SURGERY: Least harmful. Sometimes a life-saving, stop-gap measure. No evidence that patients who receive radical or extensive surgical options live any longer than those who receive the most conservative options, or, for that matter, those who receive none at all. Believed to increase the likelihood of disseminating cancer to other locations. When dealing with internal tumors affecting reproductive or vital organs, the statistical rate of long-term survival is, on the average, 10-15%. After metastasis, the statistical chances for long-term survival are close to zero.

RADIOLOGY: Very harmful in many ways. Spreads the cancer and weakens the patient’s resistance to other diseases. Serious and painful side-effects, including heart failure. No evidence that treated patients live any longer, on the average, than those not treated. Statistical rate of long-term survival after metastasis is close to zero.

CHEMOTHERAPY: Also spreads the cancer through weakening of immunological defense mechanism plus general toxicity. Leaves patient susceptible to other diseases and infections, often leading to death from these causes.

Extremely serious side-effects. No evidence that treated patients live any longer, on the average, than untreated patients. Statistical rate of long-term survival after metastasis is close to zero.

VITAMIN THERAPY: Non-toxic. Side effects include increased appetite, weight gain, lowered blood pressure, increased hemoglobin and red-blood cell count. Eliminates or sharply reduces pain without narcotics. Builds up body’s resistance to other diseases. Is a natural substance found in foods and is compatible with human biological experience.

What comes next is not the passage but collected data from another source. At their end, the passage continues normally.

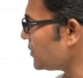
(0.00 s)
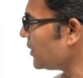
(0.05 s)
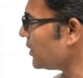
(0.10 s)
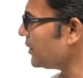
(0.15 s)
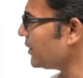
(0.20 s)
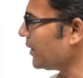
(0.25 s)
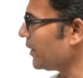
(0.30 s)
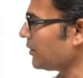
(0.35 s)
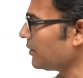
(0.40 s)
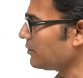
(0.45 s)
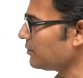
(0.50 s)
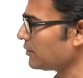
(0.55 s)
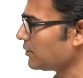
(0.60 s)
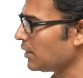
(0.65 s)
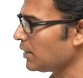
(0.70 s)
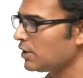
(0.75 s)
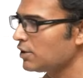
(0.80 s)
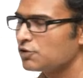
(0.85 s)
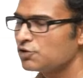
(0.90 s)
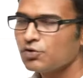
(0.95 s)
till 10.
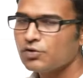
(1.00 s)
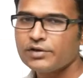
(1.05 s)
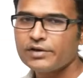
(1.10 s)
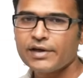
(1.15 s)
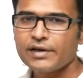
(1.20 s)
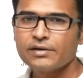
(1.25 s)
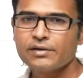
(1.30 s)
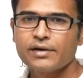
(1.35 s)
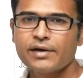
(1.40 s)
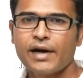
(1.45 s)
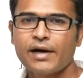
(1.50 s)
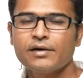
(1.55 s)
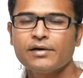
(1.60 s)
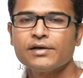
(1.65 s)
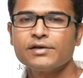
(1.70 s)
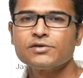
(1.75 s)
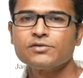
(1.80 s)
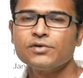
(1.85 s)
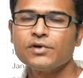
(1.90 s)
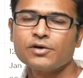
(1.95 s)
So 10 grand
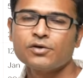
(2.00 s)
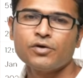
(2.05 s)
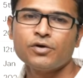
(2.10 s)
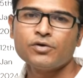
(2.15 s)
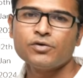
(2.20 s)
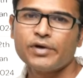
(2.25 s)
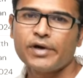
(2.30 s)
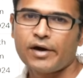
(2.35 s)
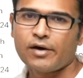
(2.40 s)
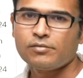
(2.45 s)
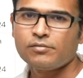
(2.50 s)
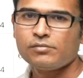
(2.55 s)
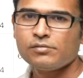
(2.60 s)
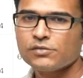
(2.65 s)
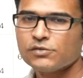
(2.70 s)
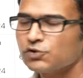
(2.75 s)
tests we are going to have.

Destroys cancer cells while nourishing non-cancer cells. Considering that most patients begin vitamin therapy only after they have been cut, burned, or poisoned by orthodox treatments and have been told that there no longer is any hope, the numbe rof patients who have been brought back to normal health on a long-term survival basis (15%) is most encouraging. For those who turn to vitamin therapy first, the long-term survival rate is greater than 80%!

Wow, what a difference Laetrile does to a person. It is my opinion that everyone should read the book “World Without Cancer”, by G. Edward Griffin for a clearer understanding of cancer, the way the human body gets it, and the politics that keep vitamin therapy outside the masses grasp. Even if you do not have cancer, you will benefit from this book.

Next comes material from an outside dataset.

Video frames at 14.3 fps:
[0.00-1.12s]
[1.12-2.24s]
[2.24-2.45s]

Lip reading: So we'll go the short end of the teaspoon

Cancer does not have to be feared anymore, just like we do not fear scurvy, rickets, beri-beri, etc. We have not been left defenseless on this earth but we need to have ears to hear the truth and to apply the truth to our lives for life.

No human being loves you better than you do. No doctor, researcher, politician, etc. Only Yahweh loves you more. He has provided this information so we will be able to live whole and fruitful lives, not enslaved to the political sources behind the scenes. Study for yourself what is truth and the truth will set you free!